= Thomas Hogan (artist) =

Canadian First Nations artist

Thomas Hogan (October 31, 1955 – January 17, 2014) was a Canadian First Nations artist. He painted in the Woodlands style, and lived on the streets in several Canadian cities.

== Personal life ==
Hogan was born in Sioux Lookout in northern Ontario. After being abandoned at the age of one year by his Ojibway mother and Irish father, Hogan was raised in foster homes. He was abused as a child by foster parents, and began sniffing glue and drinking alcohol at age thirteen. At seventeen, Hogan was convicted of attempted robbery of a jewelry store, and served two and half years in the Stony Mountain prison in Manitoba.
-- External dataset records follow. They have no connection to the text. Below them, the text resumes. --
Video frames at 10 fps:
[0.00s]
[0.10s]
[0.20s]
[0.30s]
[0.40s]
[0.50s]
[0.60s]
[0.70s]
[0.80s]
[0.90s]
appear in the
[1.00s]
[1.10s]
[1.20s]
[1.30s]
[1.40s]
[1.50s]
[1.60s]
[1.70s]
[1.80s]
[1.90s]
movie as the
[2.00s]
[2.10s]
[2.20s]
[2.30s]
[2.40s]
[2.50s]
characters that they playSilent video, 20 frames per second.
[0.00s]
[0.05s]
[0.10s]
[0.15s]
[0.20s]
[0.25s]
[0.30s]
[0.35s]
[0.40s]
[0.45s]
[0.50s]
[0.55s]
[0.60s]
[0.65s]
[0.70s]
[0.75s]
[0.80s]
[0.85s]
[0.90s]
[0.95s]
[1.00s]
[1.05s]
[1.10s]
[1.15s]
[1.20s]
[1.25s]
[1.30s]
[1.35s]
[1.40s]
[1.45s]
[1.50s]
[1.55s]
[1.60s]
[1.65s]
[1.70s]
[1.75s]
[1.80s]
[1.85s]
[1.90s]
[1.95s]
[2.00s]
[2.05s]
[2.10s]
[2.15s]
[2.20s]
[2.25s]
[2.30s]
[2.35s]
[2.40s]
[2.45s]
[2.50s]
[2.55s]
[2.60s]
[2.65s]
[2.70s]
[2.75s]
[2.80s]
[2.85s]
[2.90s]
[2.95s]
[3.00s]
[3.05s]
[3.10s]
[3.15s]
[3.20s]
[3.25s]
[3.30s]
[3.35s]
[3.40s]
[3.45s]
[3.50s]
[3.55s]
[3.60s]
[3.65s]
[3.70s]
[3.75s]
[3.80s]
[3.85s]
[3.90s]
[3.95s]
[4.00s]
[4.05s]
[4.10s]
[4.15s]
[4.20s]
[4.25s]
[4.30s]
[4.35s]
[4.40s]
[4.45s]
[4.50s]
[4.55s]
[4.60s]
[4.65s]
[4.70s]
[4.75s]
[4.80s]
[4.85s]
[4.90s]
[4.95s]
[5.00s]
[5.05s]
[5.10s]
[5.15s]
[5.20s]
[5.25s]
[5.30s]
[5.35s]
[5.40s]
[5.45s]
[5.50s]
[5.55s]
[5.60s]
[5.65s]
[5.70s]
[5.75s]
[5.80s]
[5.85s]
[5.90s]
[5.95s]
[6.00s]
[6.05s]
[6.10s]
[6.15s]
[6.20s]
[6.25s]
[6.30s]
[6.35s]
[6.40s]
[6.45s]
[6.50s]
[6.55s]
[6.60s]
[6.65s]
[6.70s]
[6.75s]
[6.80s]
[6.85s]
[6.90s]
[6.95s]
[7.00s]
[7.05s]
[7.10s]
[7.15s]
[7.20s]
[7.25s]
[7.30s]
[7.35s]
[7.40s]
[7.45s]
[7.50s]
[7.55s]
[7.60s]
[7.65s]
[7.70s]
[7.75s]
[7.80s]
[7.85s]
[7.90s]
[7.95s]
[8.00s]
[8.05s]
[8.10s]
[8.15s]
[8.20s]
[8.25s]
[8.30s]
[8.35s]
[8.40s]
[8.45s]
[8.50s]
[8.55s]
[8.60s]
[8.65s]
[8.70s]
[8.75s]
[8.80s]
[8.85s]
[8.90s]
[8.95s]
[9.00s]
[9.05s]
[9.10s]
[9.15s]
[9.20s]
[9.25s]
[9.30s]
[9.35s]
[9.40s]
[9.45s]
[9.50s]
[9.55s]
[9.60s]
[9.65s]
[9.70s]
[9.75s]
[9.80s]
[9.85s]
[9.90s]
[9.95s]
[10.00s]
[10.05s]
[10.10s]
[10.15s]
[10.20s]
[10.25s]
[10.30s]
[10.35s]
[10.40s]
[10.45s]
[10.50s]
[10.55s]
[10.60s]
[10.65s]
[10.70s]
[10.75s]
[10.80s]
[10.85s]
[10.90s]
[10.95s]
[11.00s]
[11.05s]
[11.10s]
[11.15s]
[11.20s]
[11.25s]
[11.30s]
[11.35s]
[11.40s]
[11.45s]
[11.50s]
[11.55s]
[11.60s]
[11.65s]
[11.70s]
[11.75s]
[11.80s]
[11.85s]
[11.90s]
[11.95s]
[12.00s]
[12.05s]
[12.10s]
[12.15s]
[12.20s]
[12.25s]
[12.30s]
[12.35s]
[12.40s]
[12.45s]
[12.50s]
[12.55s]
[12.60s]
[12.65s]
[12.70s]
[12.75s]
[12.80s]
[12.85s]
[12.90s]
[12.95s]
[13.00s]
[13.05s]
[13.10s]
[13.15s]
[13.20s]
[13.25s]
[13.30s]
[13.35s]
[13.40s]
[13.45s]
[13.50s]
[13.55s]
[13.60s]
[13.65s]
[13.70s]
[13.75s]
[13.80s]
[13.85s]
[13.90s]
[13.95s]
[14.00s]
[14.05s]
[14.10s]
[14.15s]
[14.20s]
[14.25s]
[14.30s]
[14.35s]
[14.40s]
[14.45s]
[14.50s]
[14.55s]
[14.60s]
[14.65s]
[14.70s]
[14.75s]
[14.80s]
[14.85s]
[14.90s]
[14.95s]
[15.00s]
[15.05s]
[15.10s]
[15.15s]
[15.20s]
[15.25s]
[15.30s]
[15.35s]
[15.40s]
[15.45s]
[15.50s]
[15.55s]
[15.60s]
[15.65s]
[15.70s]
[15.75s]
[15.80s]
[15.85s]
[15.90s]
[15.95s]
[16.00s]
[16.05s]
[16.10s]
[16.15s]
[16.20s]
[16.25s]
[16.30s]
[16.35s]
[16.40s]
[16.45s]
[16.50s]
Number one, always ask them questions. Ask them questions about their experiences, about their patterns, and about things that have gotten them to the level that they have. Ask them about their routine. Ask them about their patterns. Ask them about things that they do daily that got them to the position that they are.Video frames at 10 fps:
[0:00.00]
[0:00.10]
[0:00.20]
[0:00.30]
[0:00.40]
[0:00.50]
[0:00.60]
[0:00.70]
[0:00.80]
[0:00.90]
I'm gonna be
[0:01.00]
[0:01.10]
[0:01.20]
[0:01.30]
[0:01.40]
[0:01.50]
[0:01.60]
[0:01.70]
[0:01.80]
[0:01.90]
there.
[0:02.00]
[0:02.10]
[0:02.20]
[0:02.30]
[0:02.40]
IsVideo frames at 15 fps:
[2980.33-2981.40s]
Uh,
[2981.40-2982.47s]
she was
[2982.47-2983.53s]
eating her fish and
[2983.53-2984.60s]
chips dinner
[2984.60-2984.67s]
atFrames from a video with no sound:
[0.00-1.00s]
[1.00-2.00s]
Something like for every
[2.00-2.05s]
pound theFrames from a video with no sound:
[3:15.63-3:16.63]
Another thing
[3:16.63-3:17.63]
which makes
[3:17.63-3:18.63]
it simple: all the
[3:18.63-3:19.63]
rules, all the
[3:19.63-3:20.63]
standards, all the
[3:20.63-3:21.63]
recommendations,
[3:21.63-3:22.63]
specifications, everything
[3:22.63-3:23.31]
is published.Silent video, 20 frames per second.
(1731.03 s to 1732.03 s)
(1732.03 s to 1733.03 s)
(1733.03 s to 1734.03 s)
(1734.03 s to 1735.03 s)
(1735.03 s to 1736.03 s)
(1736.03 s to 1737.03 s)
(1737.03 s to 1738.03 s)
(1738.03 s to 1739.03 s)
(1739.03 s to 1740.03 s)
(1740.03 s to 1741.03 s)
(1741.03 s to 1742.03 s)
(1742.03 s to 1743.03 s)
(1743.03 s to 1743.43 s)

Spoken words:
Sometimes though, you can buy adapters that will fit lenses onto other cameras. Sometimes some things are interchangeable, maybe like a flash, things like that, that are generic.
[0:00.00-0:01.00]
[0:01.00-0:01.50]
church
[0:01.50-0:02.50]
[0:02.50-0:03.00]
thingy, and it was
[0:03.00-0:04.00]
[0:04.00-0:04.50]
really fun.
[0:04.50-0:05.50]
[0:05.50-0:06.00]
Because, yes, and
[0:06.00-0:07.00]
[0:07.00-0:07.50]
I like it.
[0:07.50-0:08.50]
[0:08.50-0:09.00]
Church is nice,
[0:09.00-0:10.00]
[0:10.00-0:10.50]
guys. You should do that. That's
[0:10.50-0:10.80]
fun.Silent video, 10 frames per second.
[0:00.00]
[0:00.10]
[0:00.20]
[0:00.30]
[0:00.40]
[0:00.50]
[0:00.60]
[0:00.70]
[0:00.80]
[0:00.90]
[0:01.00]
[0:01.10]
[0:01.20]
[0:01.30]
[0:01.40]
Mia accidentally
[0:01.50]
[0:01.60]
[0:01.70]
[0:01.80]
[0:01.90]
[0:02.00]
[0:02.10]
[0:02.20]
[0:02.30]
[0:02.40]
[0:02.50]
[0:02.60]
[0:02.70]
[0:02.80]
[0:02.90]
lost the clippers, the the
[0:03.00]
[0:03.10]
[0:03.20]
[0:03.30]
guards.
After his release from prison, Hogan was mostly homeless on the streets of Winnipeg and Ottawa. He suffered for alcoholism throughout his life. Hogan died in Ottawa, Ontario in 2014, from heart and liver failure.

== Art ==
Hogan's paintings are considered part of the Woodlands style of First Nations art, founded by Norval Morrisseau. His paintings use bright colours, and portray animals and First Nations mythical figures in outline form. Hogan donated 200 of his paintings to the Ottawa School of Art at his death, with the proceeds of sold paintings going to scholarships for struggling artists.